If a tax is a “tax on property,” it should be based on the value of the property. What difference does it make “that the second homeowner chose to buy the house at that price?” As you have argued, there is no “additional benefit,” so why should two homeowners be taxed differently for the same property?

Kyle_Wingfield
Kyle_Wingfield moderator

@MarkVV Because, as I explained in my previous column, the notion that a sale of a dozen homes tells us something real about the market value of 1,000 more is deeply flawed at best.
In our hypotheticals, the homes are the same. This is almost certainly not the case in the real world. Appraisers try to adjust values based on varied features (a screen porch, new appliances, etc.) but we very quickly run into a small-sample problem. The appraisers acknowledge geography is very important. Does it not follow that the adjustments made for these other features should not also vary by location? There are simply too few sales to demonstrate the real value of a given home. I disagree with the very notion that a "fair market value" has actually been established.

MarkVV
MarkVV

@Kyle_Wingfield @MarkVV 

Kyle. You are not really addressing the problem I have raised. It makes no difference whether the houses are not exactly same “in the real world.” It is the principle that matters. You cannot argue that because the two houses have different screen porches, for instance, and it justifies a large difference in the tax.
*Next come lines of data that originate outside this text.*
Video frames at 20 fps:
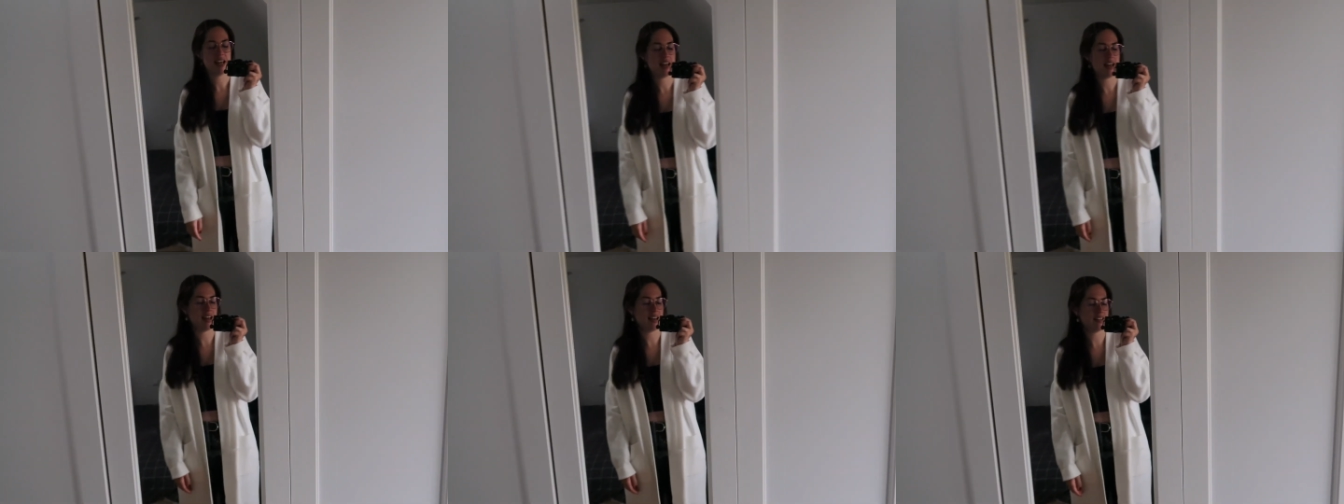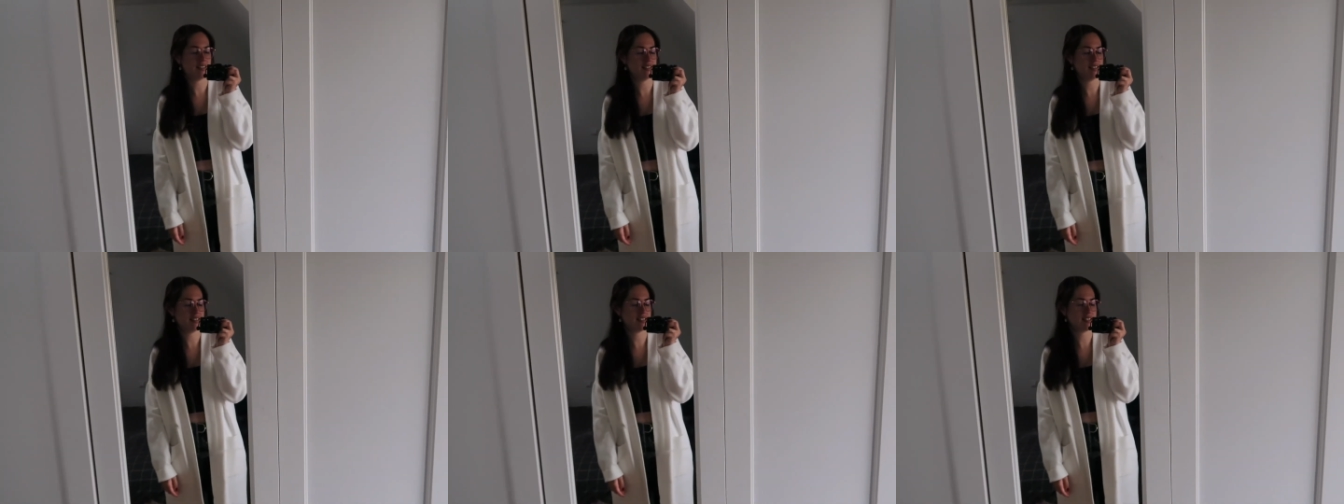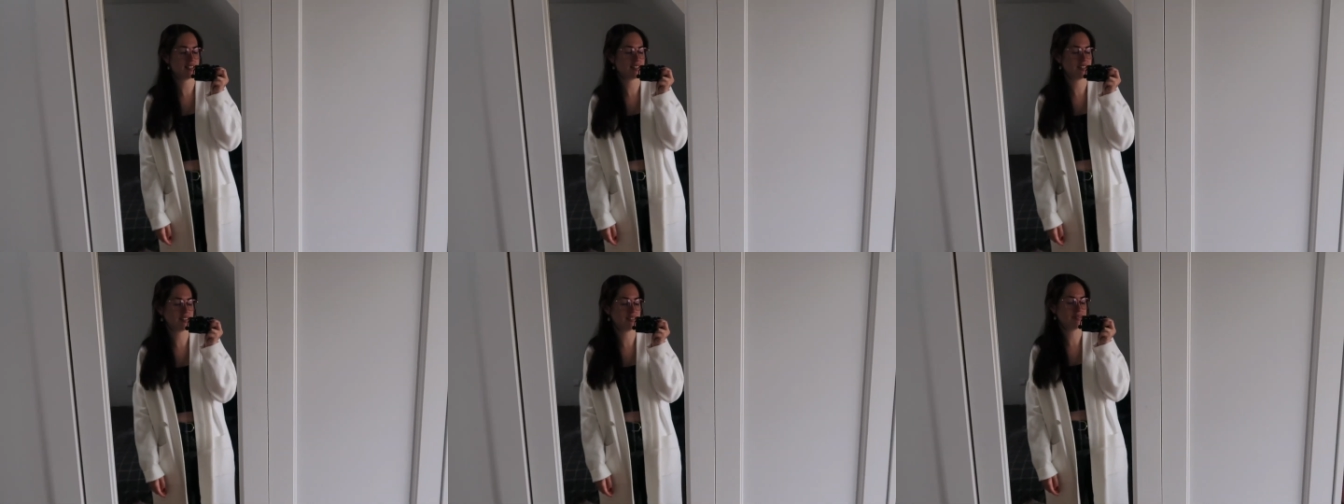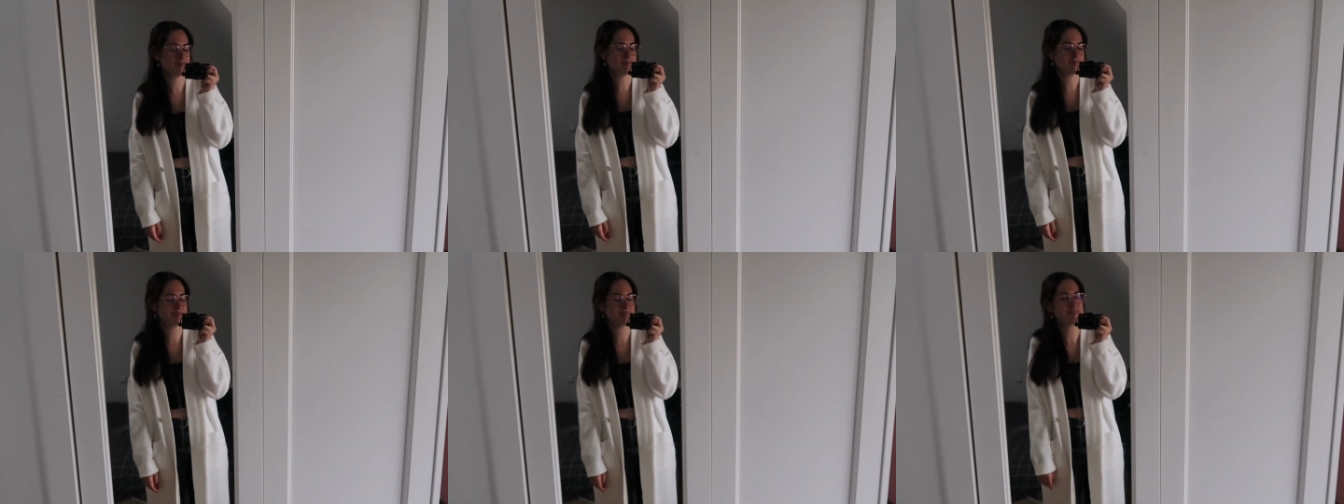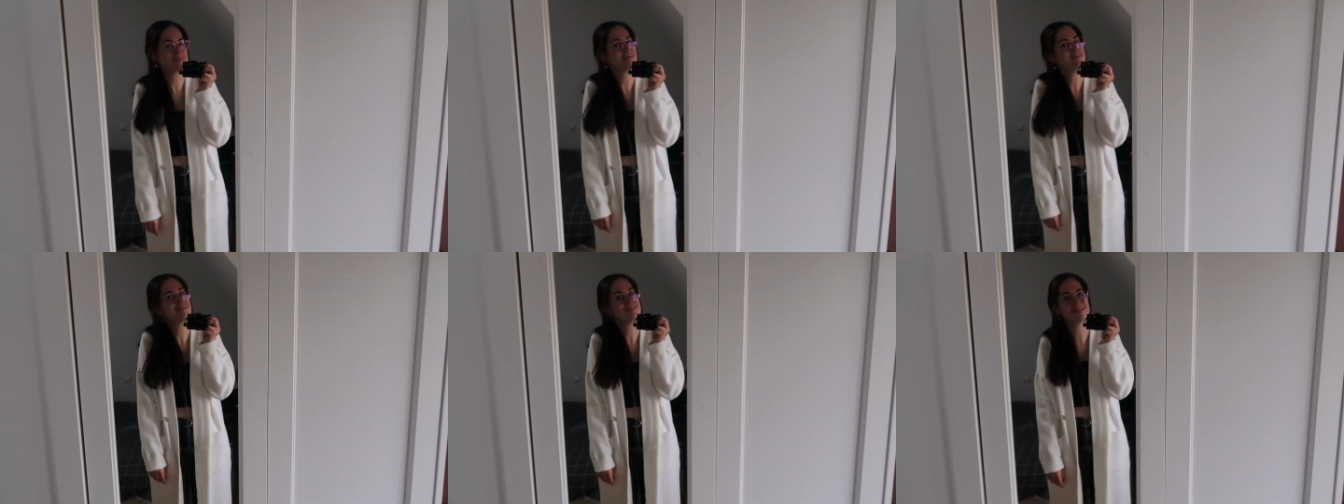And
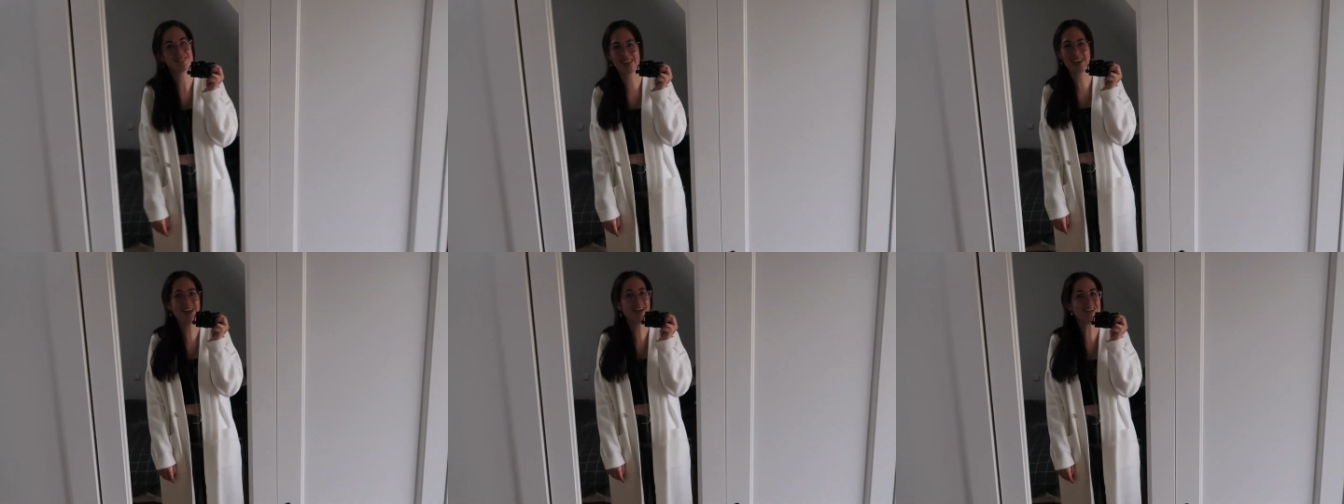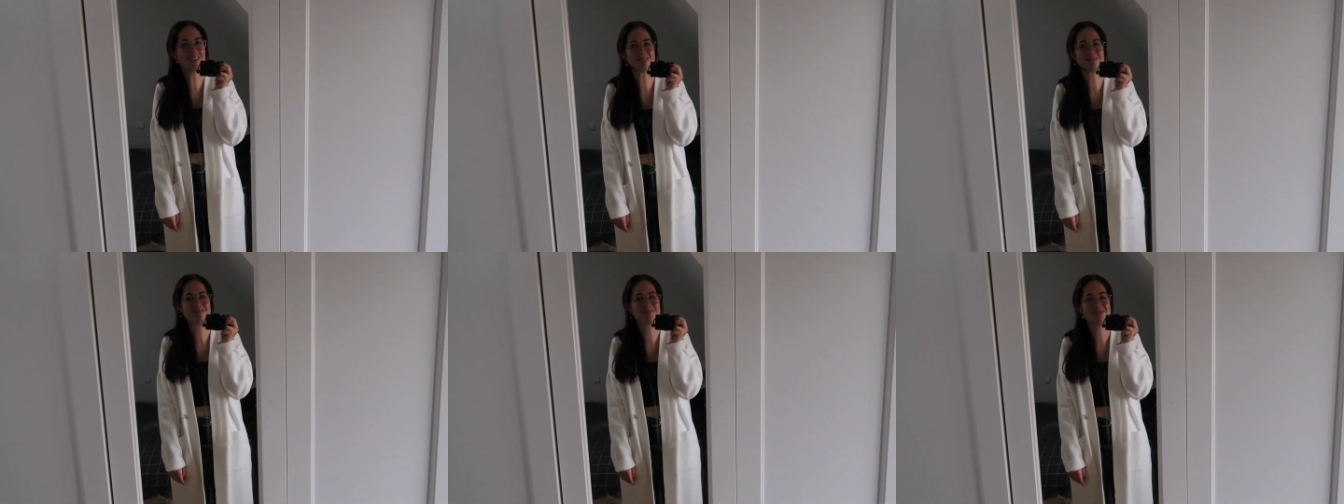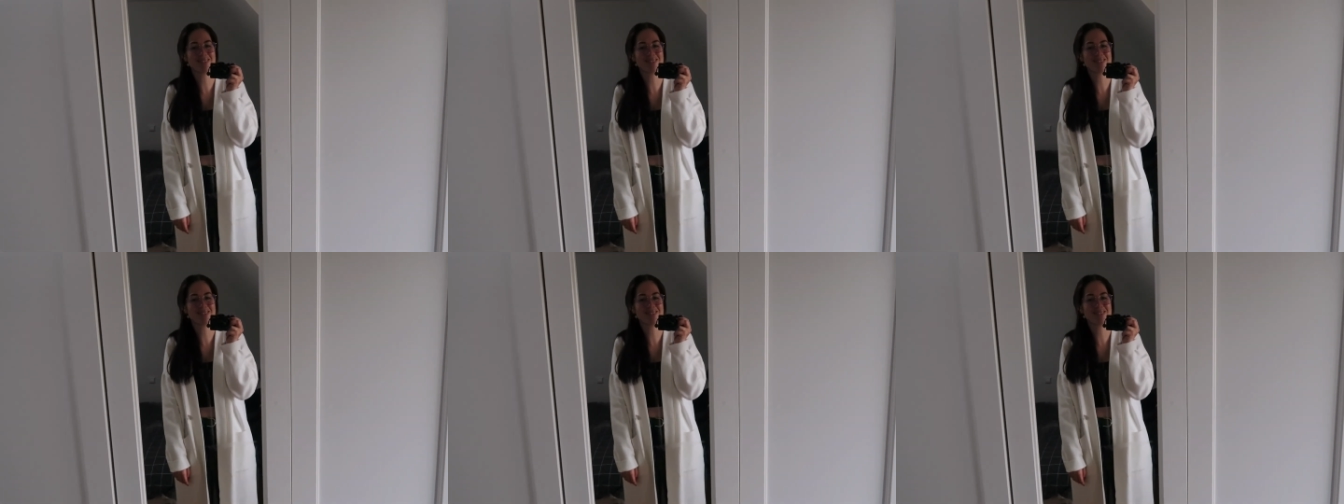yeah,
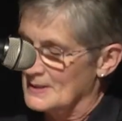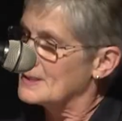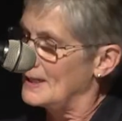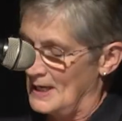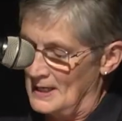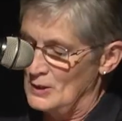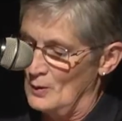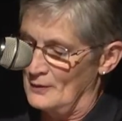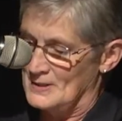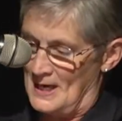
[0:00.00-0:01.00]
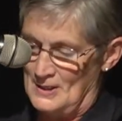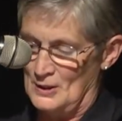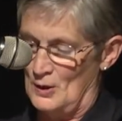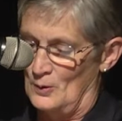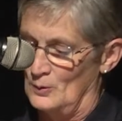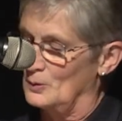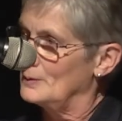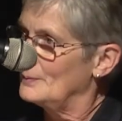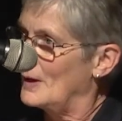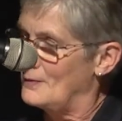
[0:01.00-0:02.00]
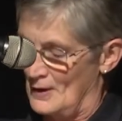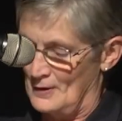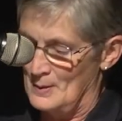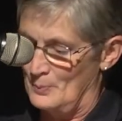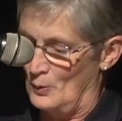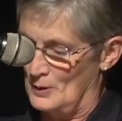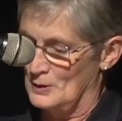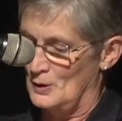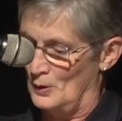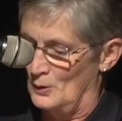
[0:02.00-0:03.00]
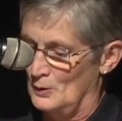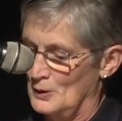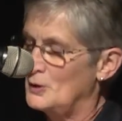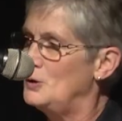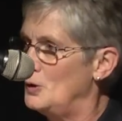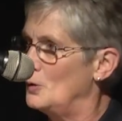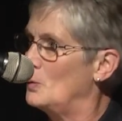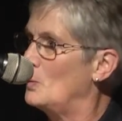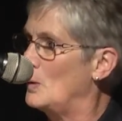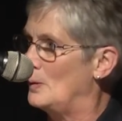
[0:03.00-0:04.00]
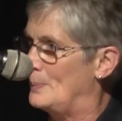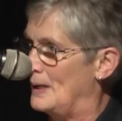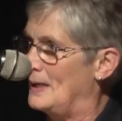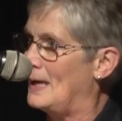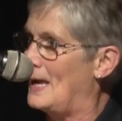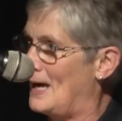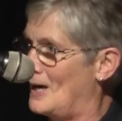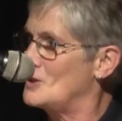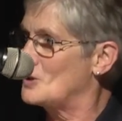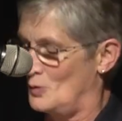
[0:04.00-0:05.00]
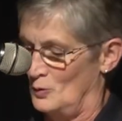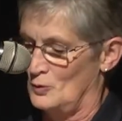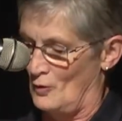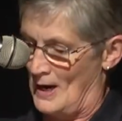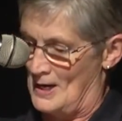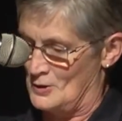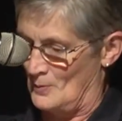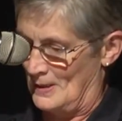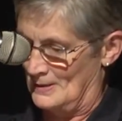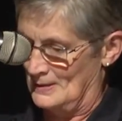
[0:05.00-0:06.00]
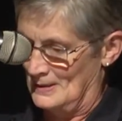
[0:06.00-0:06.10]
Tonight you have attained a goal, a very important goal. You will be a high school graduate.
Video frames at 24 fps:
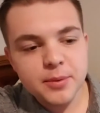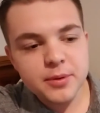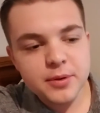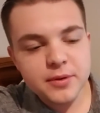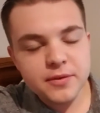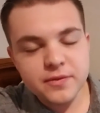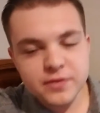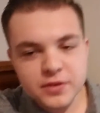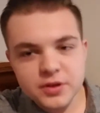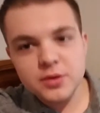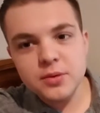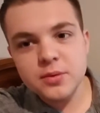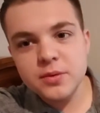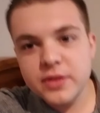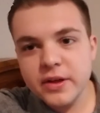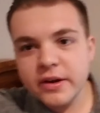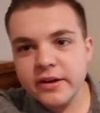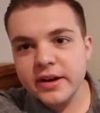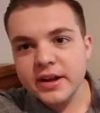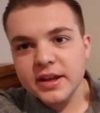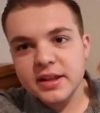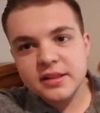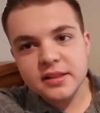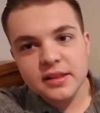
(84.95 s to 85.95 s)
to view
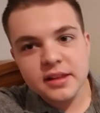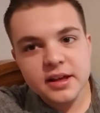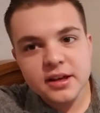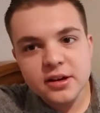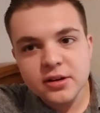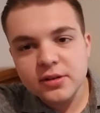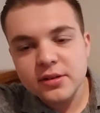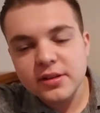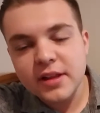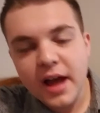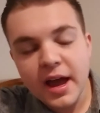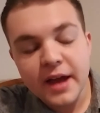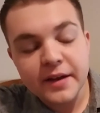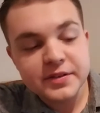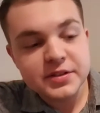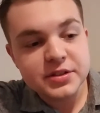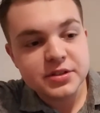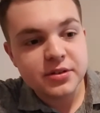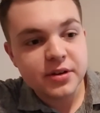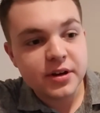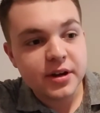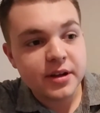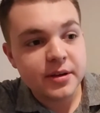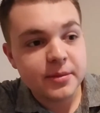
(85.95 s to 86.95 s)
their illegal live
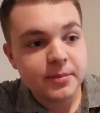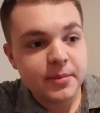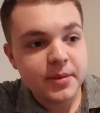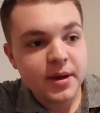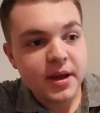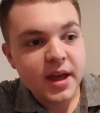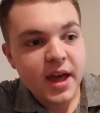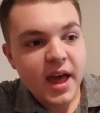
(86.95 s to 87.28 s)
stream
As I wrote before, I agree that the system now is arbitrary and unfair. I think the idea of yearly regular assessment increases by a set percentage has merit, but it would have to be combined with freezing the base value for the set interval, say 10 years, regardless of a sale at higher price. Basically, people would “buy the tax” together with the house, even if the sale price changed.

Kyle_Wingfield
Kyle_Wingfield moderator

@MarkVV I would say my proposal is still more fair, and here's why.

The current system is designed to avoid the situation you describe. The result, however, is that the first homeowner simply pays more tax even though he derives no additional benefit. What's more, he made the decision to buy the house -- and his financial arrangements -- as if the price were $200,000, not $300,000. What if he can't afford the taxes at $300,000? He's out of a house that he could afford to buy, because the county says he should also be able to afford it at the higher price. That's absurd. The fact that his neighbor was able to afford a similar house at a much higher price shouldn't affect him.

Worse, what happens when the market comes back down? Does he get reimbursed for what now appears to be extra tax paid? Of course not. This is like being taxed on a stock before it's sold. 

There is something to be said for fairness across the tax digest, and that's why I could live with the periodic lookback. (It doesn't have to be 10 years; it could be five years, or the average number of years between sales in that county, or something else.) But we have been prioritizing that too long at the expense of fairness to individual taxpayers, and the system needs to be brought back into balance.